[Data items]
.....

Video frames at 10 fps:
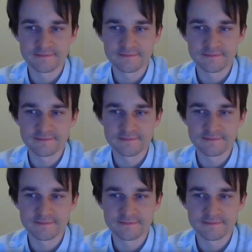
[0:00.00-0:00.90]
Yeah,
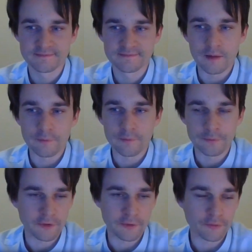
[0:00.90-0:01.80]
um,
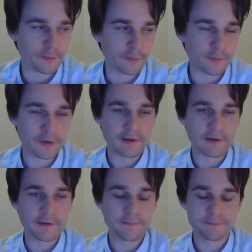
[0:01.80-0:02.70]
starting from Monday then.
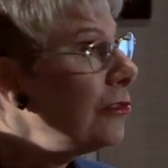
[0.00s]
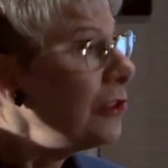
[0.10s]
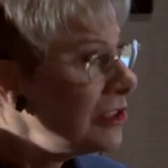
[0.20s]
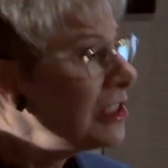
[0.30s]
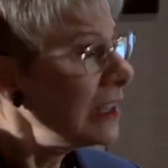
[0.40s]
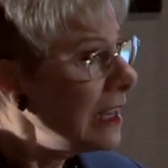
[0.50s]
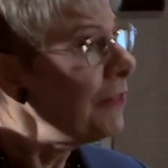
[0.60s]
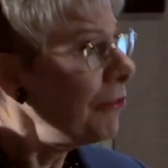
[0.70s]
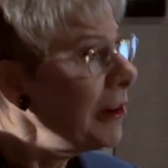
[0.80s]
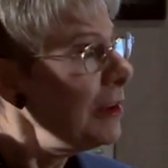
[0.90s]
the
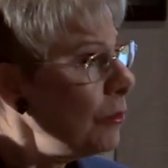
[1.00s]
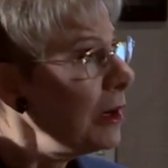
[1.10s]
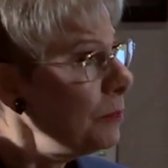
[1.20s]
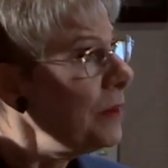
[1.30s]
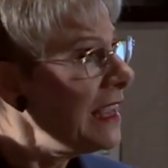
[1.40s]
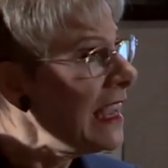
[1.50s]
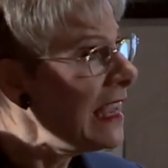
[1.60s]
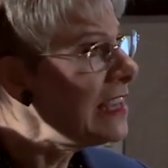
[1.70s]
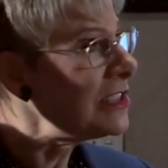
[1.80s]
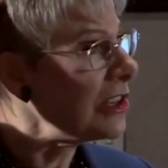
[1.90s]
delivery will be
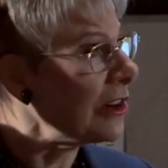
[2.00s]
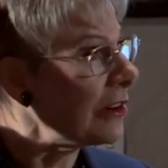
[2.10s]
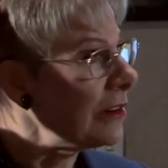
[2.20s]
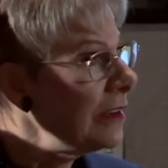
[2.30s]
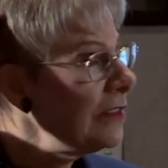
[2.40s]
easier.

.....

Work item >> Pictures are to be left out; please print the rest of the records above word for word.

Finished task >>
Video frames at 10 fps:
[0:00.00-0:00.90]
Yeah,
[0:00.90-0:01.80]
um,
[0:01.80-0:02.70]
starting from Monday then.
[0.00s]
[0.10s]
[0.20s]
[0.30s]
[0.40s]
[0.50s]
[0.60s]
[0.70s]
[0.80s]
[0.90s]
the
[1.00s]
[1.10s]
[1.20s]
[1.30s]
[1.40s]
[1.50s]
[1.60s]
[1.70s]
[1.80s]
[1.90s]
delivery will be
[2.00s]
[2.10s]
[2.20s]
[2.30s]
[2.40s]
easier.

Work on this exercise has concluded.